| pagudhi moondru (part III) of the kashmir varalaaru...
Leh, a city set amidst the vast barreness of the Ladakh plateau, besides the meandering Indus river; a city filled with tourists from all over the planet, with Tibetan handicrafts and culture all around, and nice smiling people. The most backpacker-ish destination I've seen in India - milling with European, American and Asian crowd - almost reminded me of Thailand.
The Leh palace, a beautiful multi-tiered, though dilapidated, structure overlooking the city, with a further steep climb up to the Namgyal gompa. The Hemis monastery, with its stunning views of the city, its environs and the airport.
The Khardung La, the world's highest motorable pass, covered in snow even during summer. The sweet kashmiri-ladakhi kahwah. The yellow mustard flowers adjoining meandering rivers.
The Nubra valley. The ride along the river bed enroute to Siachen. The tall monasteries in the middle of nowhere. With smiling, red and yellow covered, monk kids. So intensely quiet. Why do people live here? So far away, yet so happy?

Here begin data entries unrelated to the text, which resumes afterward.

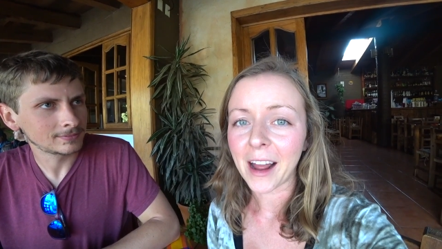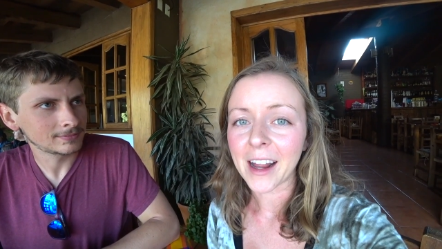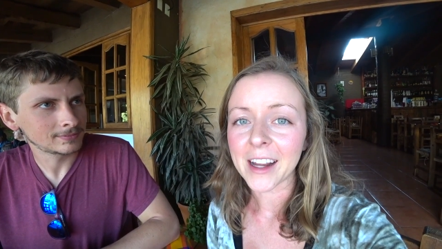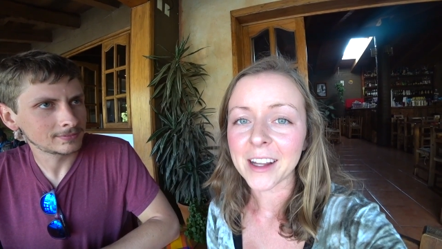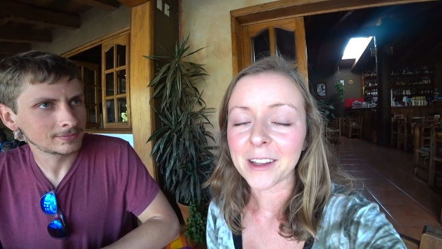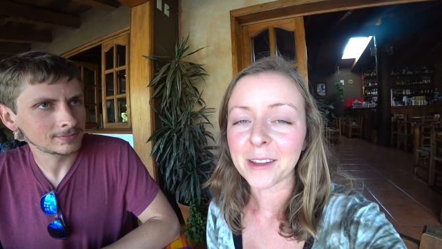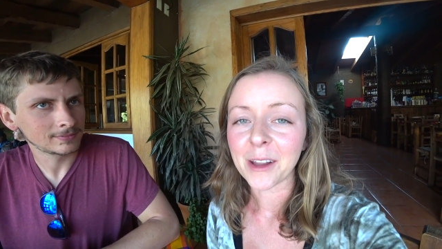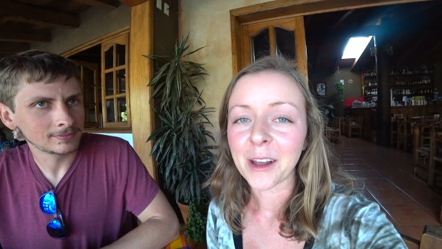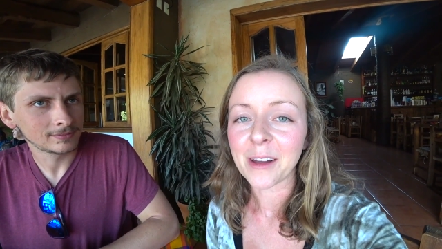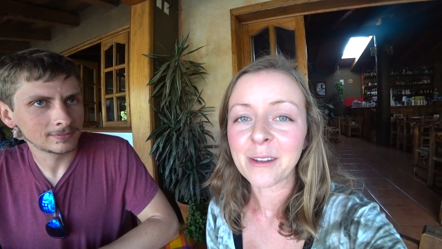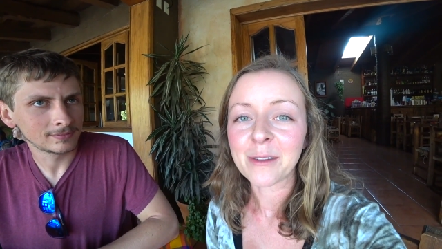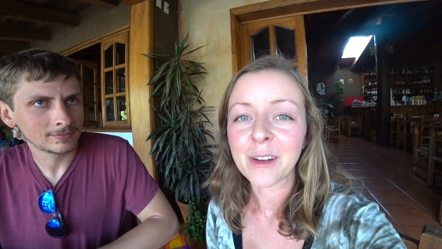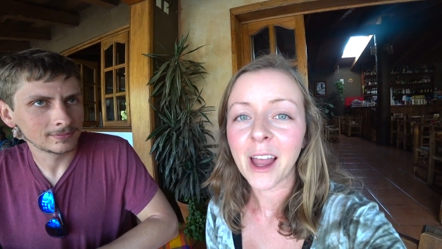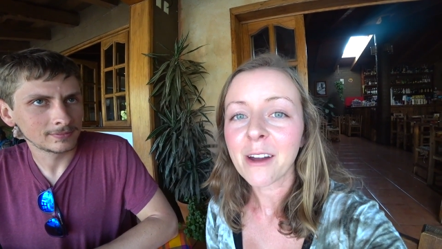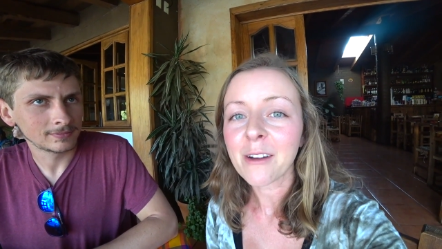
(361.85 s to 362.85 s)
Speaker 1: I
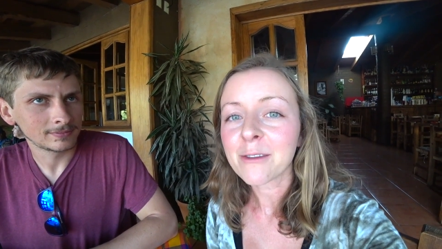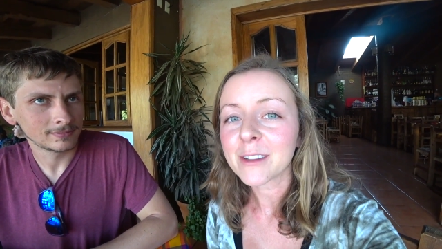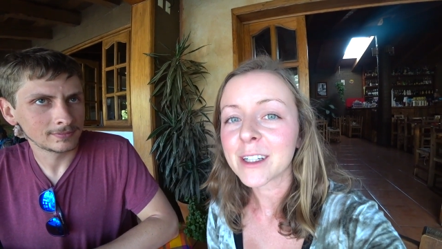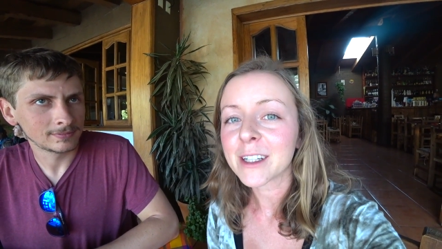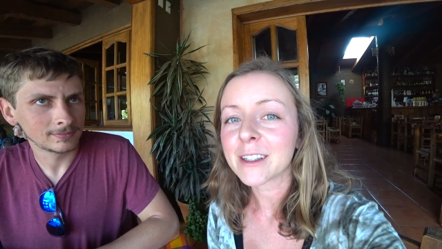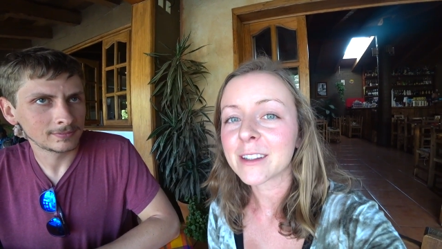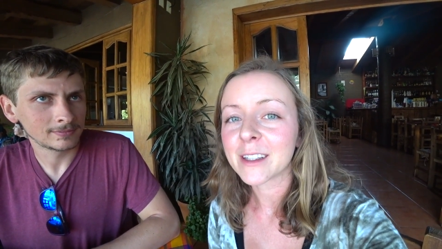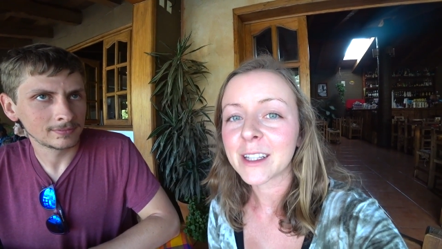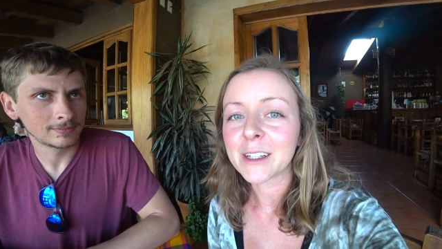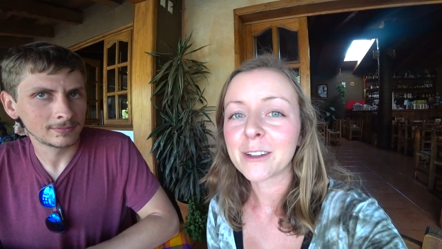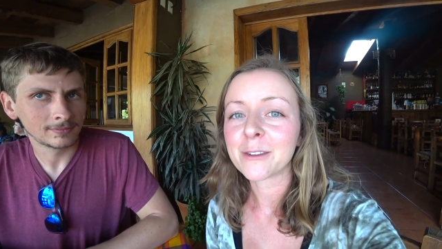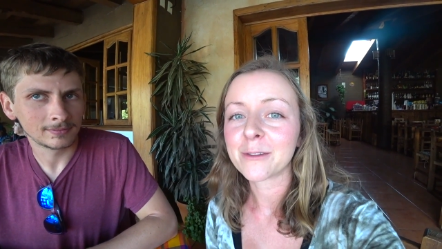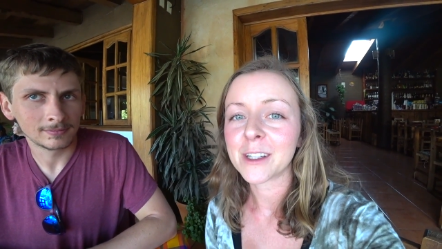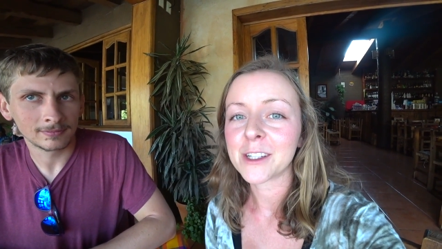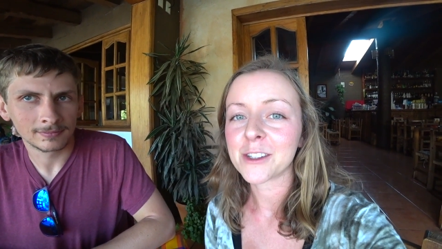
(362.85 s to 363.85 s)
love every little
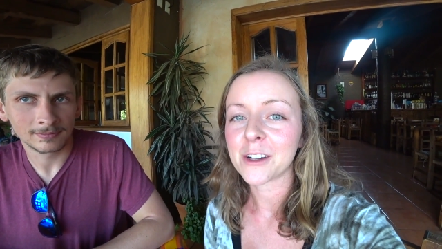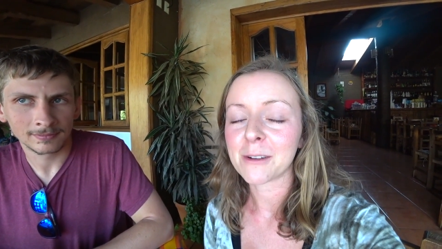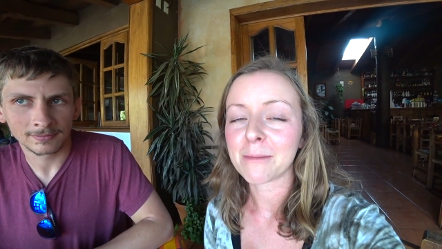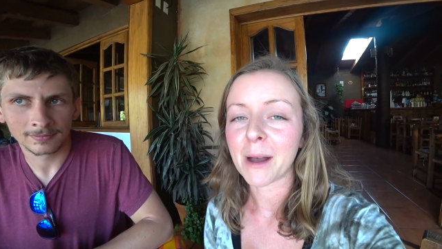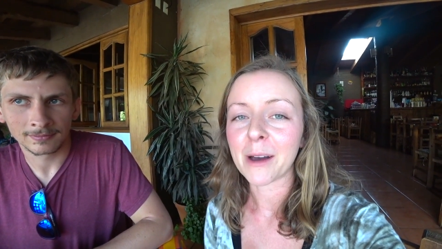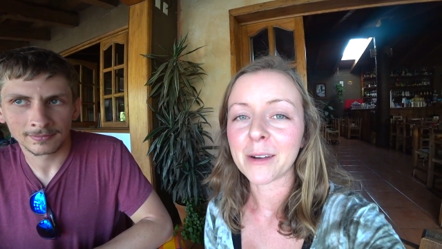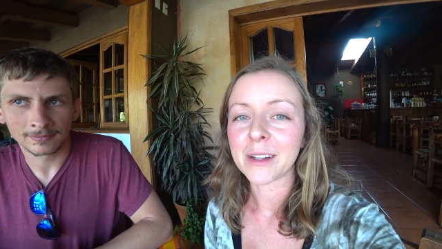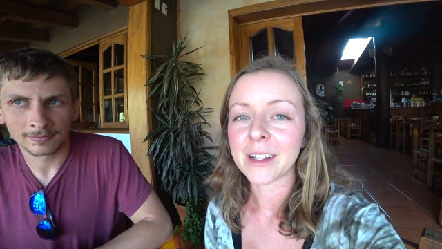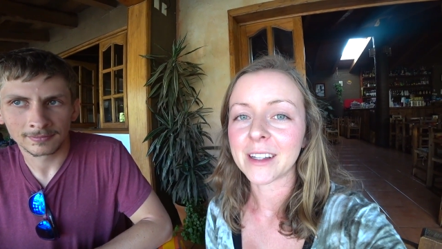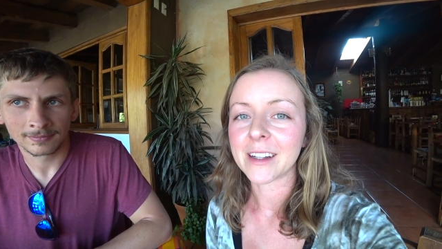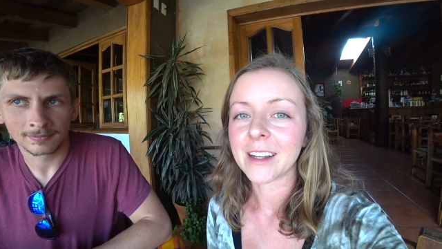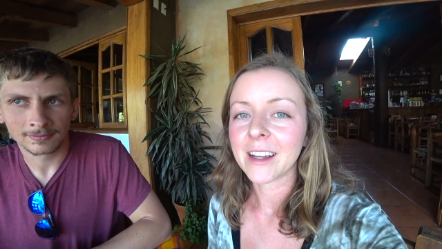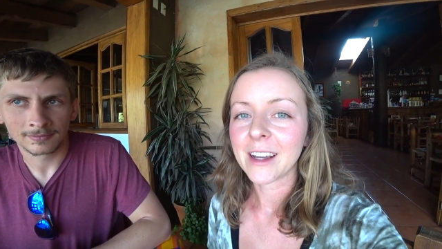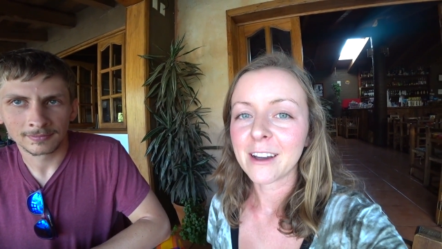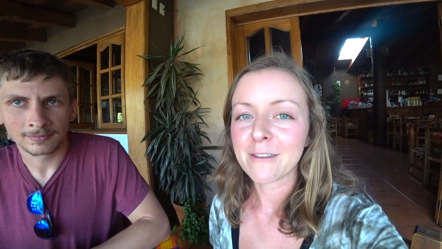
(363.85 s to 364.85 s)
feature about it,
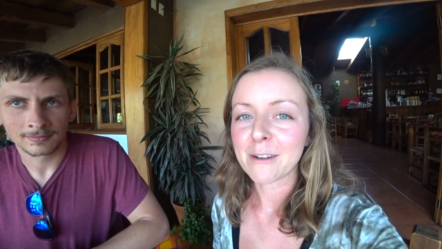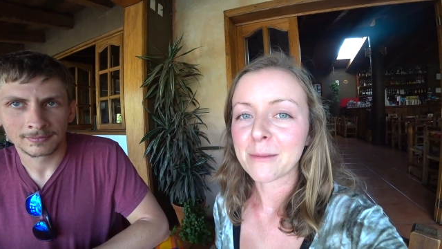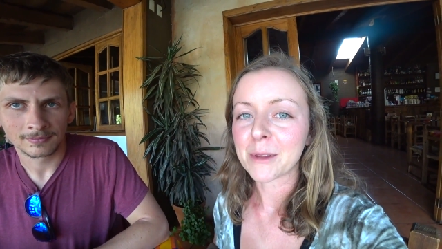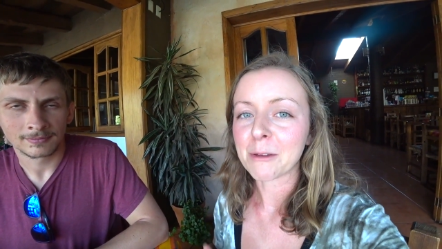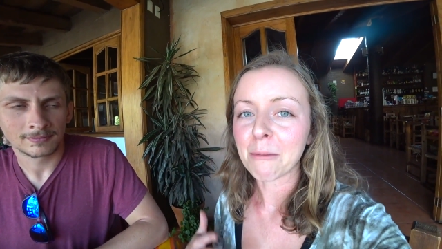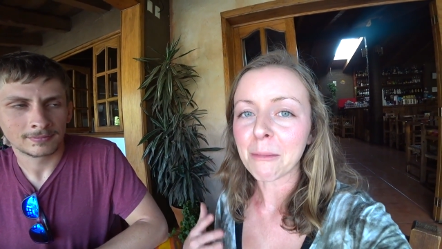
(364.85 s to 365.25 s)
from the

A camel ride on bactrian double humped camels on white sand-dunes at 10,000 ft, beneath the snow covered mountains. Meeting school kids from the US doing social service and backpacking women from the Netherlands, in the middle of nowhere. The long discussions and debates late into the night, on life, universe and everything, beneath the star studded lucid night sky.

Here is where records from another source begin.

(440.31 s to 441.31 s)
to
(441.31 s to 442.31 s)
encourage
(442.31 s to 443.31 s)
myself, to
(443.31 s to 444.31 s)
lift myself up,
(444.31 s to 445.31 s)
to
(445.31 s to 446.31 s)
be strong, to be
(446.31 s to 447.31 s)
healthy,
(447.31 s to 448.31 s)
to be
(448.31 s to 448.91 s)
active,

The Chang La, the world's third highest motorable pass. Its smiling Indian soldiers who serve free kahwah and biscuits to the worn-out traveller. The ride along meandering dry river beds to the Pangong Tso. The sighting of the Himalayan marmot.
The Pangong Tso, the world's highest freshwater lake (why is everything the world's highest in something here?). Crystal blue and hued in myriad colors as the sun passes by. Incredibly quiet, and icy cold. The hot maggi served to the parched throat by the restaurant beside the lake.
Leh is a place at peace. Despite its bustle, it has an omnipresent feeling of eternal peace, that permeates everyone who passes. May be its the people, maybe it is its isolation and barren beauty, maybe its the monasteries. Om Mane Padme Hum.